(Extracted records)
****************************************
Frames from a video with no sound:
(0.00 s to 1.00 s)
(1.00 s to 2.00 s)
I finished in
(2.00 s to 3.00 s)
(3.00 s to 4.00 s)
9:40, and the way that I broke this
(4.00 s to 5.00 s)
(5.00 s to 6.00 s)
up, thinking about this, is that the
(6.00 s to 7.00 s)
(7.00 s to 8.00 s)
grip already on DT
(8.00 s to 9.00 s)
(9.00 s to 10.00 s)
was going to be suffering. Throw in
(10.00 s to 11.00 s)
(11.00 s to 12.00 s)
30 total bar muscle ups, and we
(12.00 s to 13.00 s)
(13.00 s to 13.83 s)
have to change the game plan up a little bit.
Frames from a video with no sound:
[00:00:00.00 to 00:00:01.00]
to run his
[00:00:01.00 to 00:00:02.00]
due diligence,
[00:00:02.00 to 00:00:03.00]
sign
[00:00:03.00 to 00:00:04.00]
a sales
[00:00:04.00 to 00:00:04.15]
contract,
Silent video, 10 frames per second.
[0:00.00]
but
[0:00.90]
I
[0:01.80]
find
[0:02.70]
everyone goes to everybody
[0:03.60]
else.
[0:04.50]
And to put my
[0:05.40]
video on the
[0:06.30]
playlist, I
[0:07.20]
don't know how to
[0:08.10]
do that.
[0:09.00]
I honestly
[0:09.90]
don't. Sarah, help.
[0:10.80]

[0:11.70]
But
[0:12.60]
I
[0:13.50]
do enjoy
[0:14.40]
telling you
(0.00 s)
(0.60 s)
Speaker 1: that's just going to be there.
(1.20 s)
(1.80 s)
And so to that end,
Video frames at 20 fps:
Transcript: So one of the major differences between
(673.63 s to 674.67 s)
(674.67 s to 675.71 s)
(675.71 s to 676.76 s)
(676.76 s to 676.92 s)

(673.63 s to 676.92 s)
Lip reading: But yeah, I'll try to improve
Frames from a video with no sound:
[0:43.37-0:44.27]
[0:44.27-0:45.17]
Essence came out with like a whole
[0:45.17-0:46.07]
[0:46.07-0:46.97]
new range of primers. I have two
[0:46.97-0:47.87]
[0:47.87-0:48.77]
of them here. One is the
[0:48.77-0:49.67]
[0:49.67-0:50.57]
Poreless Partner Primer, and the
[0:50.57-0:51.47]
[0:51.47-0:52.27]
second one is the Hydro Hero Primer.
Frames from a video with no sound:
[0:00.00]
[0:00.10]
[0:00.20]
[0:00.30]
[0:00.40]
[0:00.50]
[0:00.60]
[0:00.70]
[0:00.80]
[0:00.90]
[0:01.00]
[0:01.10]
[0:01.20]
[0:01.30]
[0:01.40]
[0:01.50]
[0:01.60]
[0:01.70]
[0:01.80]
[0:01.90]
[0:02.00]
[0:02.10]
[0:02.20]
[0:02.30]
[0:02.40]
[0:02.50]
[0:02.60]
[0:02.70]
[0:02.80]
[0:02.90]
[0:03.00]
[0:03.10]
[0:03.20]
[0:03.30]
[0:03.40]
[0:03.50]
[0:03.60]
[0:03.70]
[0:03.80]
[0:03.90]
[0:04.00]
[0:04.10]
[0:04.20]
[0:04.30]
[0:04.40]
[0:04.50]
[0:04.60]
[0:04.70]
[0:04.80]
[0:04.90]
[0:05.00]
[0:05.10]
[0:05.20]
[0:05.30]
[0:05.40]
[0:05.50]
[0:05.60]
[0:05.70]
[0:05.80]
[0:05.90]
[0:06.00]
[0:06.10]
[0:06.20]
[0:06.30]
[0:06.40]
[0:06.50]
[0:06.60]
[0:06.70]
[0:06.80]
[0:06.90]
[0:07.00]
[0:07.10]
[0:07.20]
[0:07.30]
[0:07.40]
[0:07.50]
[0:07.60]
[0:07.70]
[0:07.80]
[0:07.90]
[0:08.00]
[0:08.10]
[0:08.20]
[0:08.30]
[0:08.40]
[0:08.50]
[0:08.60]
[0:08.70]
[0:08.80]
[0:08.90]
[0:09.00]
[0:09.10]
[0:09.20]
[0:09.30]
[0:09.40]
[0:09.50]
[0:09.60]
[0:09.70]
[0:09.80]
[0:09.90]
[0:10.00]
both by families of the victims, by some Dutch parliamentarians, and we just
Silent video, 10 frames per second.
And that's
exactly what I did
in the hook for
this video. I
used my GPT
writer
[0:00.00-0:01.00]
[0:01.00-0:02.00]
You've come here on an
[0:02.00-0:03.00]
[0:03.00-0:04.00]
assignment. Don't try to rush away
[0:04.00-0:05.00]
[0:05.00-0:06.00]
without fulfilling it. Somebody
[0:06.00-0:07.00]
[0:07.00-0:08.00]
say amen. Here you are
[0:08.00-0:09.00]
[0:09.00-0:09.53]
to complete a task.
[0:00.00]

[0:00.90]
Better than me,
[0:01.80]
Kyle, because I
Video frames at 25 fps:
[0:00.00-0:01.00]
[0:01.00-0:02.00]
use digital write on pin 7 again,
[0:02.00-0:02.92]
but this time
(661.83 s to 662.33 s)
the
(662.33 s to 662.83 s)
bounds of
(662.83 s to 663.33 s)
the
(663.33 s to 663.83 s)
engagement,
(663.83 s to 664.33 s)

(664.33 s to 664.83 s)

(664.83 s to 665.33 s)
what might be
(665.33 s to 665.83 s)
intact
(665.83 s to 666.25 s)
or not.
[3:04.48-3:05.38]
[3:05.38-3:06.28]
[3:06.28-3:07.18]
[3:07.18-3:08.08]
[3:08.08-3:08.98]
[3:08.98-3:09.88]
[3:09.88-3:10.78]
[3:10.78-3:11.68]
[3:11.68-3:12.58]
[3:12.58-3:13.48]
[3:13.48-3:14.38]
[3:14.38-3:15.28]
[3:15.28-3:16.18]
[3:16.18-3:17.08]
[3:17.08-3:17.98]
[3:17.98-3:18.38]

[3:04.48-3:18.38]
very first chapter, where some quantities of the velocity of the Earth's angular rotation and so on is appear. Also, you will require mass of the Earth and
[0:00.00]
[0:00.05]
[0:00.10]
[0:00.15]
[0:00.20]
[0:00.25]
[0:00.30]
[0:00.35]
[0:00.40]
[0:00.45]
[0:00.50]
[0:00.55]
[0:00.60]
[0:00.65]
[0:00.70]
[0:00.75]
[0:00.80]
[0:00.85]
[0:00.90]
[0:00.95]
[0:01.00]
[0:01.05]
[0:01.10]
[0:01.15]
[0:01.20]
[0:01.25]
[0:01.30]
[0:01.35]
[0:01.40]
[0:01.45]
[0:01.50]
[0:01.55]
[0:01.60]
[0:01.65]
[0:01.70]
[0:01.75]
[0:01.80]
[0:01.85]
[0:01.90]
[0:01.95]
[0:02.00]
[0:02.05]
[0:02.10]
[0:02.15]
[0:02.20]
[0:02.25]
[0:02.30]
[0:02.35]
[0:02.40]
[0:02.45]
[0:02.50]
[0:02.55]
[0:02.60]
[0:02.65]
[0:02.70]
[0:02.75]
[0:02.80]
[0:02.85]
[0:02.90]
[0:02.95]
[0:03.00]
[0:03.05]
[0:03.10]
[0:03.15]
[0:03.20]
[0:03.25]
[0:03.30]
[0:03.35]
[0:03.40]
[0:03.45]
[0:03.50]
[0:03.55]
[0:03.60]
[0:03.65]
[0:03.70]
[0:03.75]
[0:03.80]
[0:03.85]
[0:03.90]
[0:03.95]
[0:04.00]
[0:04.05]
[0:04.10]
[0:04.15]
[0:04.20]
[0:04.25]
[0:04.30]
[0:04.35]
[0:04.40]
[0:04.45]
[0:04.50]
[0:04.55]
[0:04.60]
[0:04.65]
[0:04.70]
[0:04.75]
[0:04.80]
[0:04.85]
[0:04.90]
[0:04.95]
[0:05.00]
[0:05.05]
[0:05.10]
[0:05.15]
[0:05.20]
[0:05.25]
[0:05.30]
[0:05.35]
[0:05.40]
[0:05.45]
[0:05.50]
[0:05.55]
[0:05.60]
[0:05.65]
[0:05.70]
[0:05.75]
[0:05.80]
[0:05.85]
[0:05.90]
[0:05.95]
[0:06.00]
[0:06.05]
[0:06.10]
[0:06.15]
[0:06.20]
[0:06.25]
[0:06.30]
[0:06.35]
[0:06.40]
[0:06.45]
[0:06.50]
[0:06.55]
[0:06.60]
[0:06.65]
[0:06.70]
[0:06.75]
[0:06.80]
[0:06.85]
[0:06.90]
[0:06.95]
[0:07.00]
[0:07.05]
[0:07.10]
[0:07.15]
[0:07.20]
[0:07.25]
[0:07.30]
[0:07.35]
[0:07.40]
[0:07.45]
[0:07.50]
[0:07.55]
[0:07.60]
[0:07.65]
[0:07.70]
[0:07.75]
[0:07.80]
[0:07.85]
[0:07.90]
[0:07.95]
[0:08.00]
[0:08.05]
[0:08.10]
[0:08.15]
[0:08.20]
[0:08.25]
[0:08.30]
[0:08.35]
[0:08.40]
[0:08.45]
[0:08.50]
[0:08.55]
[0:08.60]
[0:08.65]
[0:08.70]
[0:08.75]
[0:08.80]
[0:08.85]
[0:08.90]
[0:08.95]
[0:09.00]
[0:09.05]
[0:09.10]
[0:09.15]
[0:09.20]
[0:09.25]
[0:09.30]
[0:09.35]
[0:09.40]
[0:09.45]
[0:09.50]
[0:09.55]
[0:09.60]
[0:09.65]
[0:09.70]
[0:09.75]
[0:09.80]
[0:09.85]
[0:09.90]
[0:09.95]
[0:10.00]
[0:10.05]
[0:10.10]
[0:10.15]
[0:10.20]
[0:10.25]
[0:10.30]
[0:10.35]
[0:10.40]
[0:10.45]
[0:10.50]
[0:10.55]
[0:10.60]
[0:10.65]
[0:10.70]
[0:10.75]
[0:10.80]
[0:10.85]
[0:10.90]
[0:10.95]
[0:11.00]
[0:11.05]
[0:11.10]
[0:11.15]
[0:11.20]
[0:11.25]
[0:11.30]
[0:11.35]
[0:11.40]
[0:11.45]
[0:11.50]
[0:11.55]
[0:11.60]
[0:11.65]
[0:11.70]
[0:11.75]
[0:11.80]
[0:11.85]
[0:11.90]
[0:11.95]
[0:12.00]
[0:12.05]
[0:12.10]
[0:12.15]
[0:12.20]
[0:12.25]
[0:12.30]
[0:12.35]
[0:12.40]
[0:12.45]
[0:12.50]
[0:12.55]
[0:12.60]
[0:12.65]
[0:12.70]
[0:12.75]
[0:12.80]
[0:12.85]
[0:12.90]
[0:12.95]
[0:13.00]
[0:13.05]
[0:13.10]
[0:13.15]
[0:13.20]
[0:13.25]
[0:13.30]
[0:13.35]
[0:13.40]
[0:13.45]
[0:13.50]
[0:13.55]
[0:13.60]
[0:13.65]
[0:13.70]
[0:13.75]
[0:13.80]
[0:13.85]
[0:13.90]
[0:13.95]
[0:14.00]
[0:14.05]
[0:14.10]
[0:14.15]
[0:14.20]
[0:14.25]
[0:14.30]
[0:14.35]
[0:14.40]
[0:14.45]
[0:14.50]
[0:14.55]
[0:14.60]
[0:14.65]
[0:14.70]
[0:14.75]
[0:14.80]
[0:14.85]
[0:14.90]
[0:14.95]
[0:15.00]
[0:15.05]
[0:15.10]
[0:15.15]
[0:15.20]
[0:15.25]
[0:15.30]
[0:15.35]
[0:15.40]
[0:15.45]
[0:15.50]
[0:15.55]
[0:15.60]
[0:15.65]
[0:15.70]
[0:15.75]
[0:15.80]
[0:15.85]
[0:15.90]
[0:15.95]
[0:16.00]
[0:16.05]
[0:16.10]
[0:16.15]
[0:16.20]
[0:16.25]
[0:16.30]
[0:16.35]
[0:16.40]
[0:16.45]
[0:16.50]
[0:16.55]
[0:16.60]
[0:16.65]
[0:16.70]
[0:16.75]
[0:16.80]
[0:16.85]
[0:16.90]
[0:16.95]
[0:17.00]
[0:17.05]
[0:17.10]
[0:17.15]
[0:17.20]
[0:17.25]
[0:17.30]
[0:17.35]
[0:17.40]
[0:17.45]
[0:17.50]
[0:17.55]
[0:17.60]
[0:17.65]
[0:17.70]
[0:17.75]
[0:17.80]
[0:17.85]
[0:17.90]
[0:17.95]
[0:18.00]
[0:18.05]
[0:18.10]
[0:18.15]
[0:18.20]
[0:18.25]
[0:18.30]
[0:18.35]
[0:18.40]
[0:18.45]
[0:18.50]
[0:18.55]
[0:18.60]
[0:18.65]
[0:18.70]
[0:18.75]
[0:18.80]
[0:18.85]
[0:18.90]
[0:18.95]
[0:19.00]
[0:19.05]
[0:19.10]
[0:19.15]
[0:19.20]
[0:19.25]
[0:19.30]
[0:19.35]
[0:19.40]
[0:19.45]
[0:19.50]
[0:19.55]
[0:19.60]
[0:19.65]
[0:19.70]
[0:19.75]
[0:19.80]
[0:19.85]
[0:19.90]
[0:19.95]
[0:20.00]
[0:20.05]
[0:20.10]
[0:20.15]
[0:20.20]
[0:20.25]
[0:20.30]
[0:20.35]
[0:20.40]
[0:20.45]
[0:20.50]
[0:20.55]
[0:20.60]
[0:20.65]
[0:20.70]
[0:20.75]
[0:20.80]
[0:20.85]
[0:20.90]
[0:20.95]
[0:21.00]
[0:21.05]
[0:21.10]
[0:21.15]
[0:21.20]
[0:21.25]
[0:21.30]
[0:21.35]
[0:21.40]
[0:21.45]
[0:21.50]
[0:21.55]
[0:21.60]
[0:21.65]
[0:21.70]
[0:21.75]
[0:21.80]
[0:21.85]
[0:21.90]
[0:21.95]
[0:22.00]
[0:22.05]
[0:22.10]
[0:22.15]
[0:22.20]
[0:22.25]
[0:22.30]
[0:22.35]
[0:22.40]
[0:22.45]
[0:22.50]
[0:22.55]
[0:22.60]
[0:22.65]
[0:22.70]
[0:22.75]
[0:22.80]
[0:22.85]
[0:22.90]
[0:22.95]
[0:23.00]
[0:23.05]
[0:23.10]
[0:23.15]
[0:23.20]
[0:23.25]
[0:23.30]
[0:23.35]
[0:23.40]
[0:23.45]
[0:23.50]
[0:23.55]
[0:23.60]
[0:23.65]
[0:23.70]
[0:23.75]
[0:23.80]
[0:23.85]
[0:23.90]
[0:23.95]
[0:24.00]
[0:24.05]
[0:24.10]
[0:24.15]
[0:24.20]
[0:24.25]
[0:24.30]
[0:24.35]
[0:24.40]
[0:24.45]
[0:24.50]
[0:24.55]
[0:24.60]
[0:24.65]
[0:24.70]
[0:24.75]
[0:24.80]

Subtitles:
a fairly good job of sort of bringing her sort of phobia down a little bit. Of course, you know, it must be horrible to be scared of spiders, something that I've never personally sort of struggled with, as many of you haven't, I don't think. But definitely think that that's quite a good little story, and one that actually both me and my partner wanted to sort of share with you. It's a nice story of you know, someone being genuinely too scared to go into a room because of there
****************************************
[EXERCISE GOAL]:
What is needed is every line from the beginning of the data up to and including the line with "(6.00 s to 7.00 s)", given again word for word.

[SOLUTION FOR THIS TASK]:
Frames from a video with no sound:
(0.00 s to 1.00 s)
(1.00 s to 2.00 s)
I finished in
(2.00 s to 3.00 s)
(3.00 s to 4.00 s)
9:40, and the way that I broke this
(4.00 s to 5.00 s)
(5.00 s to 6.00 s)
up, thinking about this, is that the
(6.00 s to 7.00 s)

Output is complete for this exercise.